Abstract

The focus of this article will be on the artistic practice of found footage film-making—with which is understood the practice of creating new films with extant material—and the ‘aesthetics of access’. Lucas Hilderbrand introduces this term in his 2009 publication Inherent Vice, in which he assembles issues of copyright, preservation and bootlegging and applies it to the specific case study of VHS. When he speaks of aesthetics of access he does so in reference to the formal characteristics of the image. That is how the term is intended here as well. So for instance, film-maker Matthias Müller shot the footage he has used to compile his found footage film Home Stories (1990) with a 16 mm film camera off a television screen.

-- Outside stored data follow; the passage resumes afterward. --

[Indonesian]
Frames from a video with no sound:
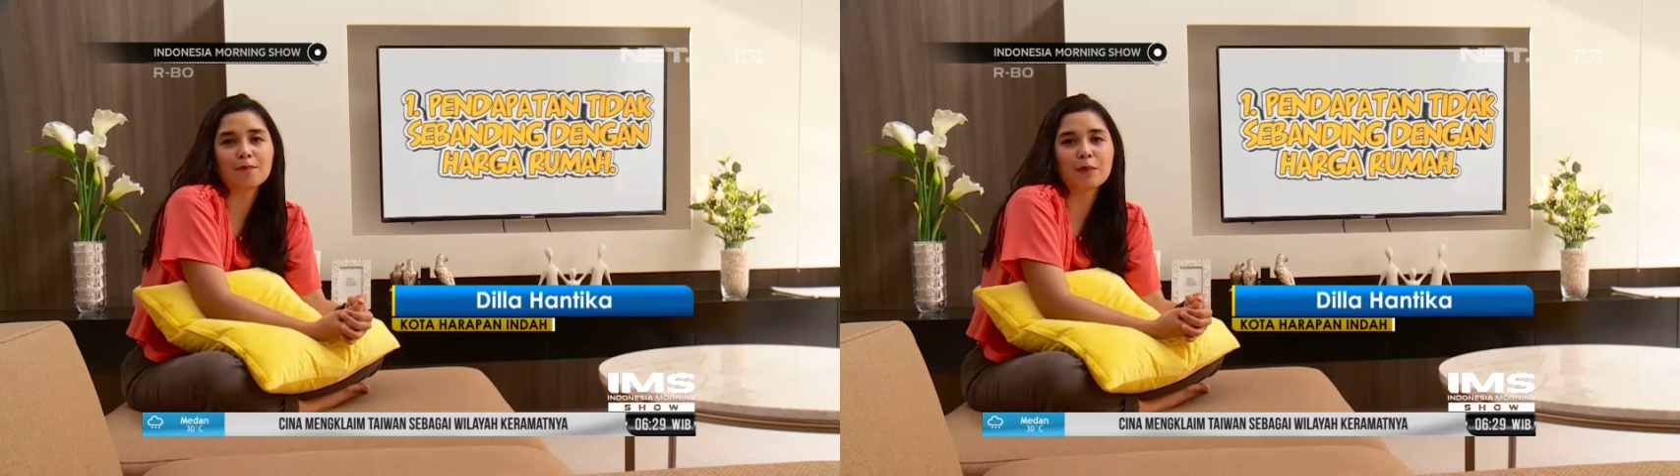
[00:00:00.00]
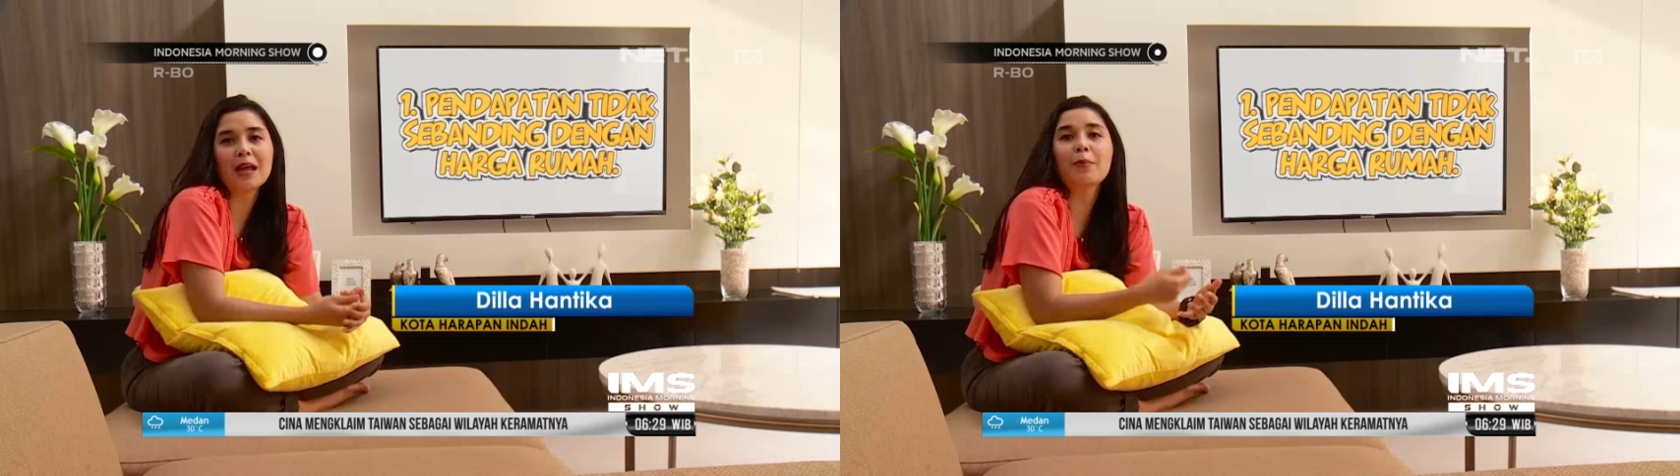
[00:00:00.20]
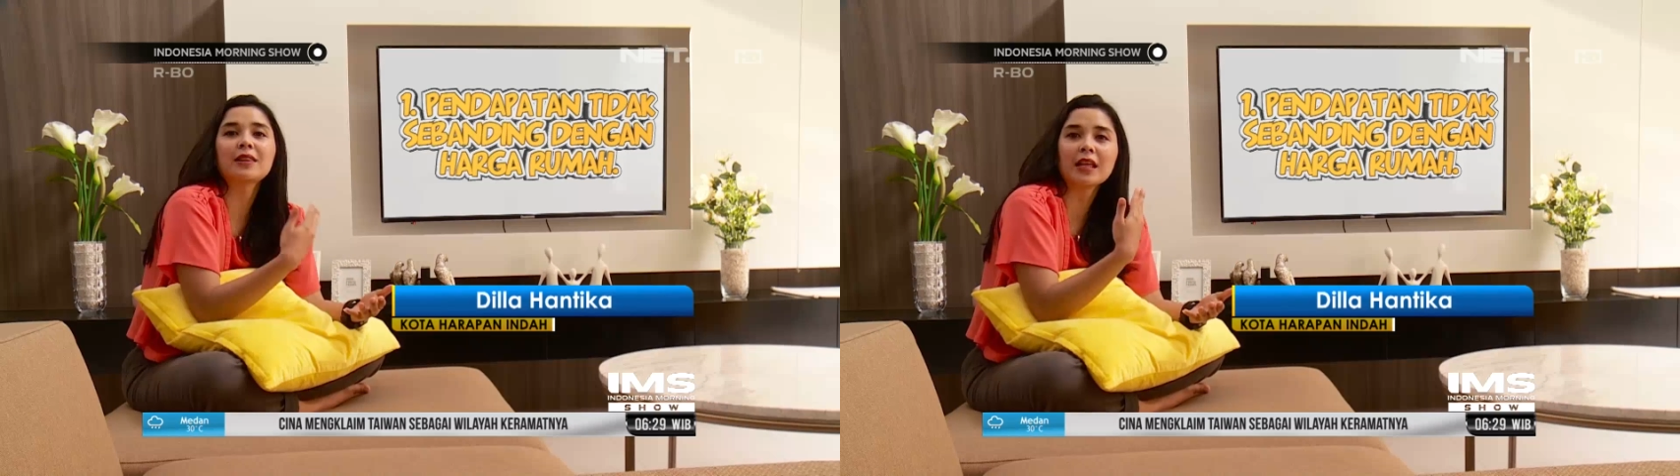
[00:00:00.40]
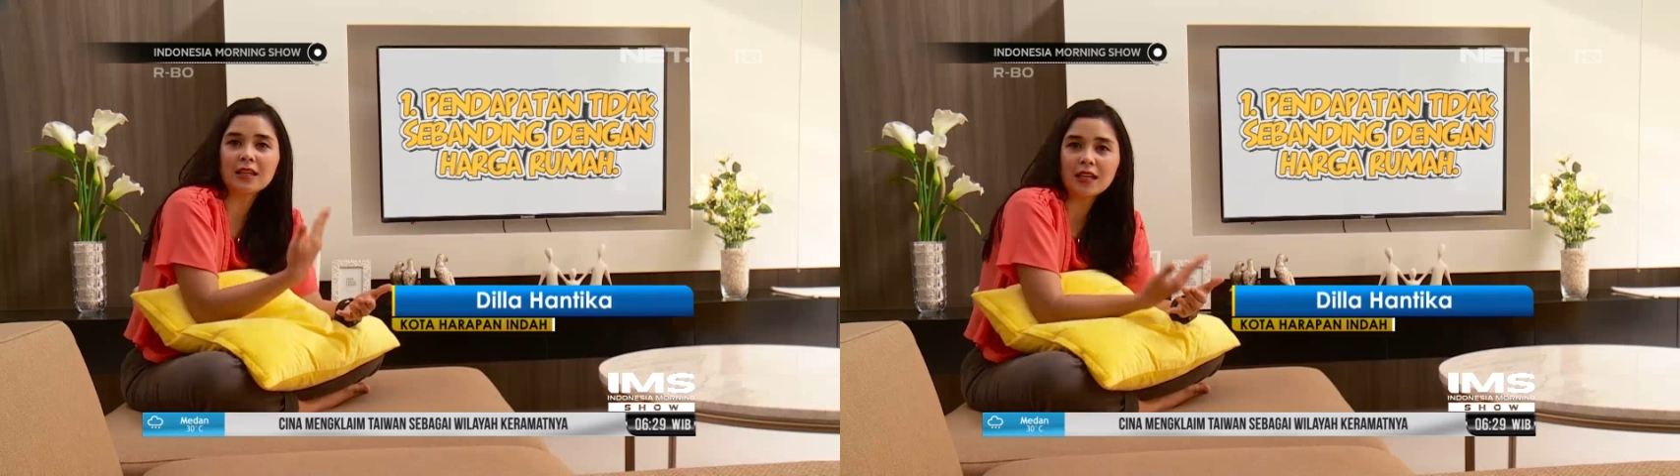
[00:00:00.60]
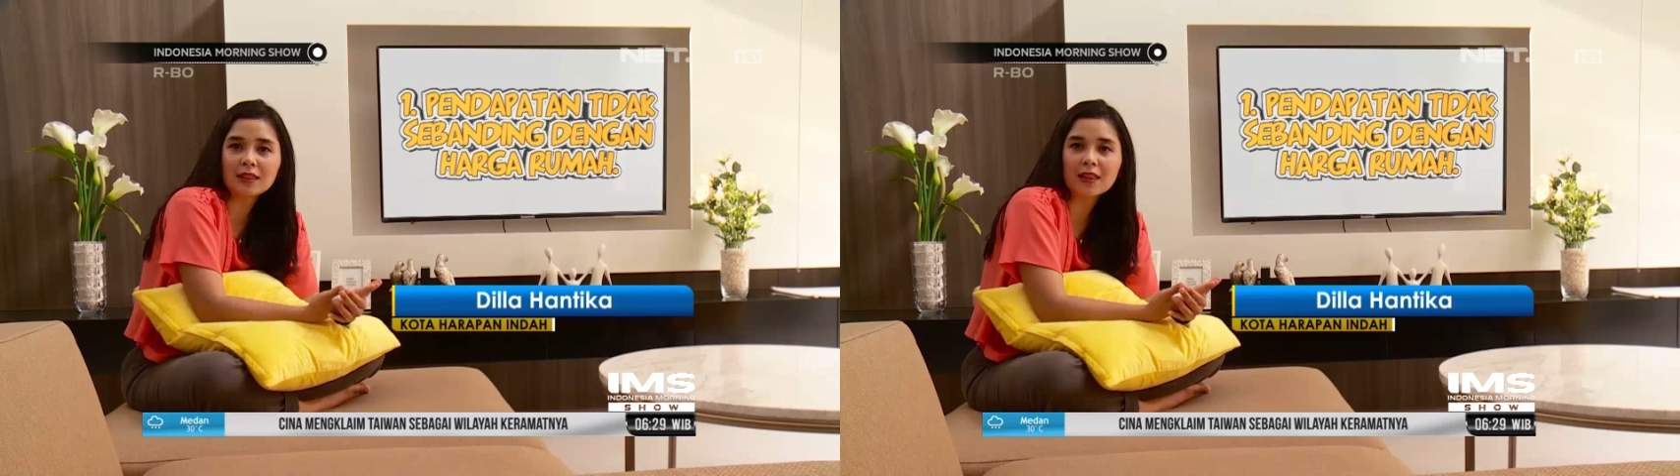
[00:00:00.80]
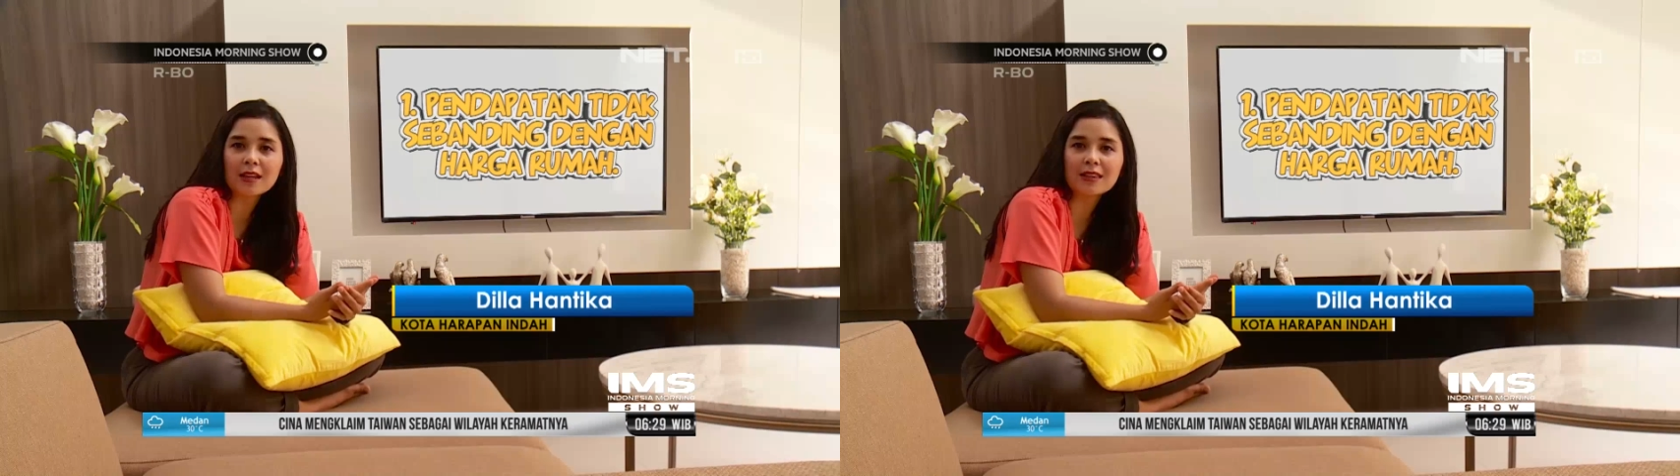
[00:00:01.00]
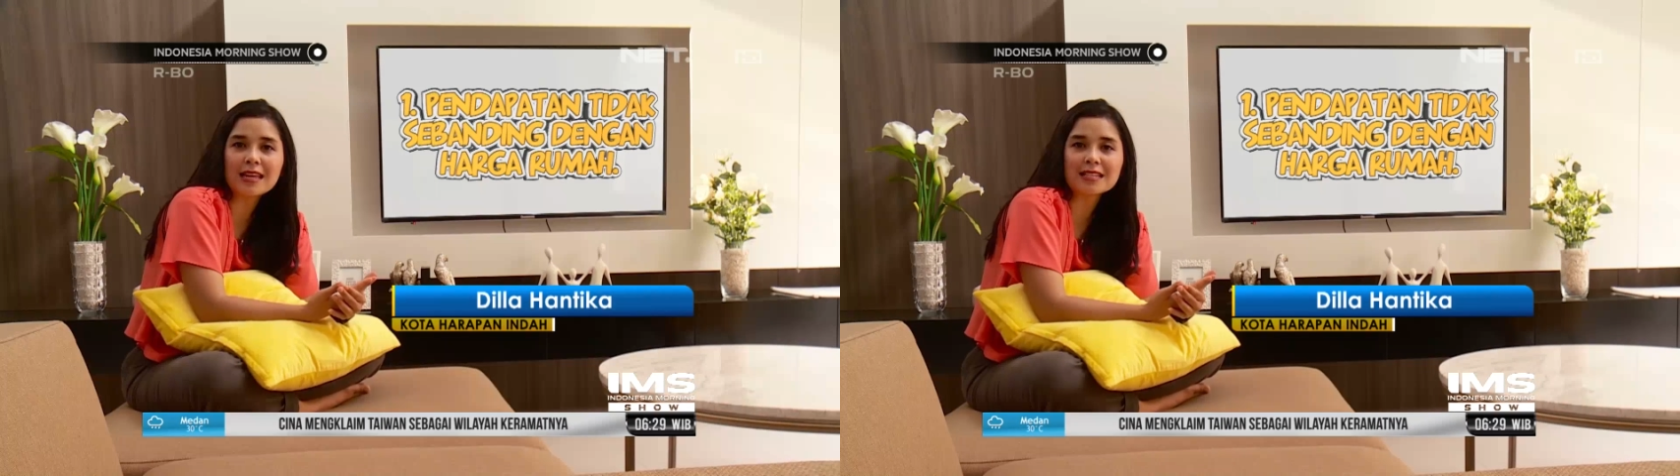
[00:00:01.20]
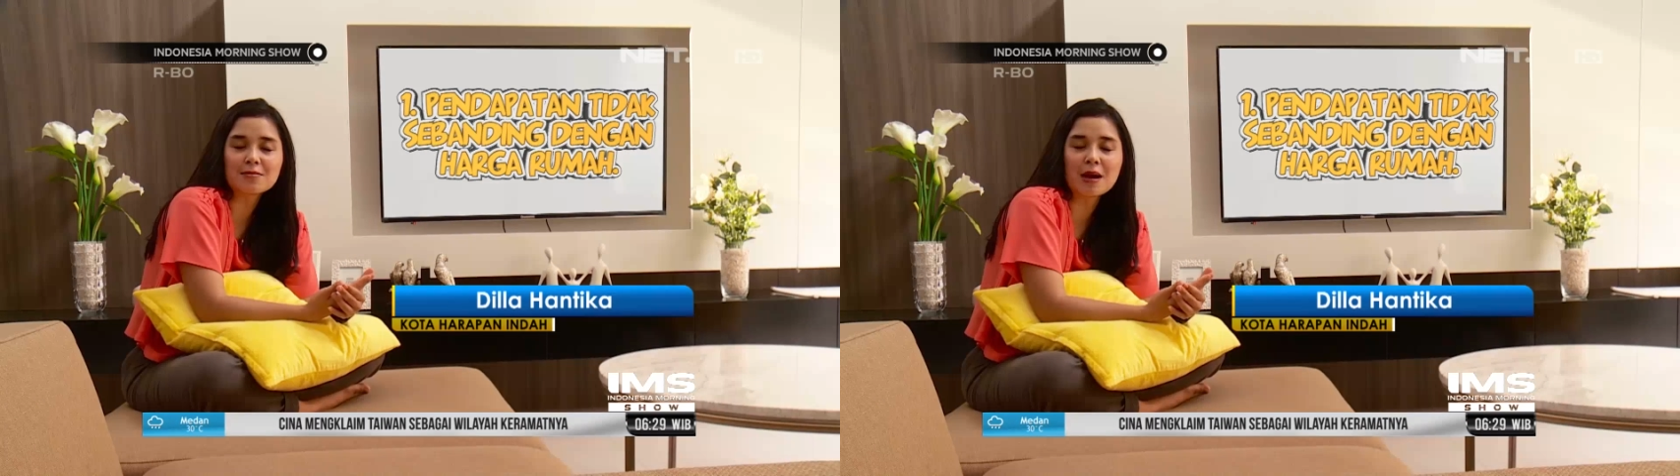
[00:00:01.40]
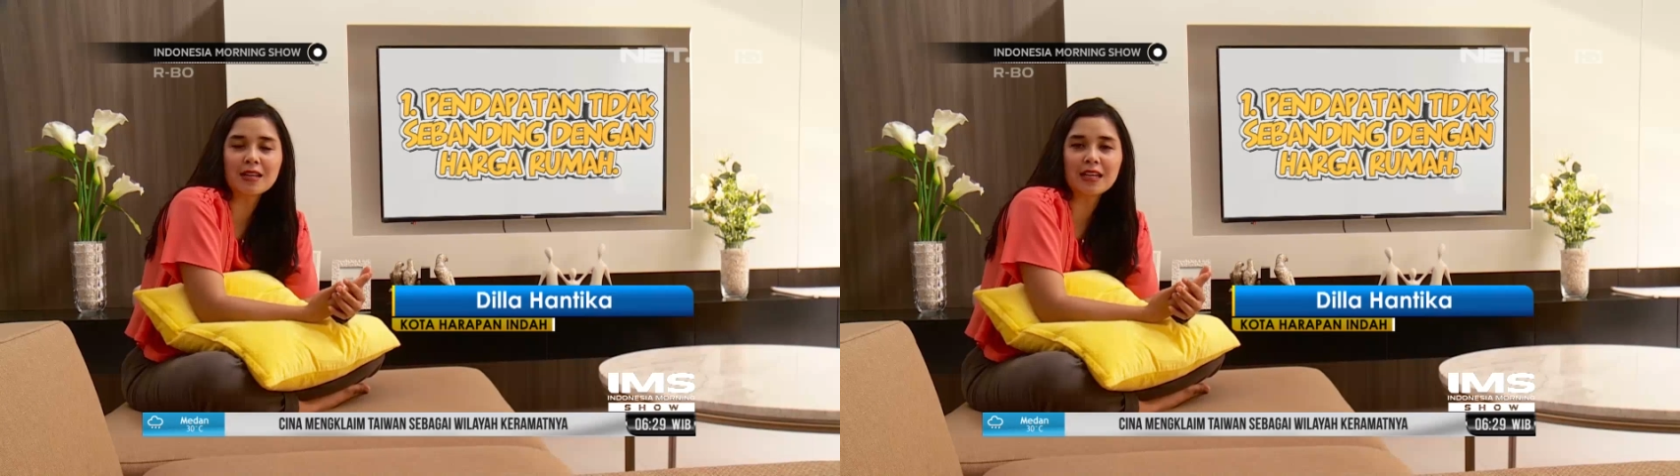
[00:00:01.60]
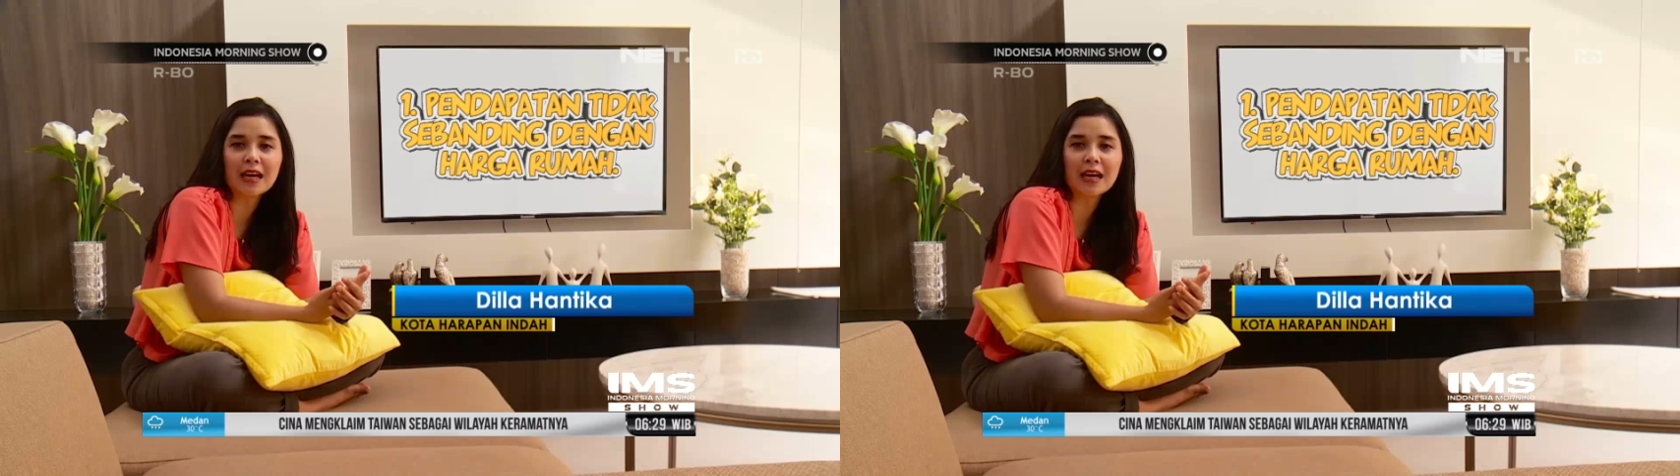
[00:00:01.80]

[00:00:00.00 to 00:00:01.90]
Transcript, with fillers: pendapatan kita tidak sebanding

Whether this mode of production was favoured for its specific visual impact or for circumventing having to obtain permission to re-use the (mainly Hollywood feature) film material, the resulting slightly degraded look of the duplicated material is a direct result of how the material was accessed, hence its ‘aesthetics of access’. This article argues that the legal provenance of archival material, and potential ways of circumventing legal restrictions in obtaining that material, can be traced in the ultimate form of found footage films. It also argues that in their new amalgamated states, the films emphasise such concepts as ownership and authorship and that they can be seen as illustrative in their allusions to the ways that institutional context, copyright and film form are interdependent.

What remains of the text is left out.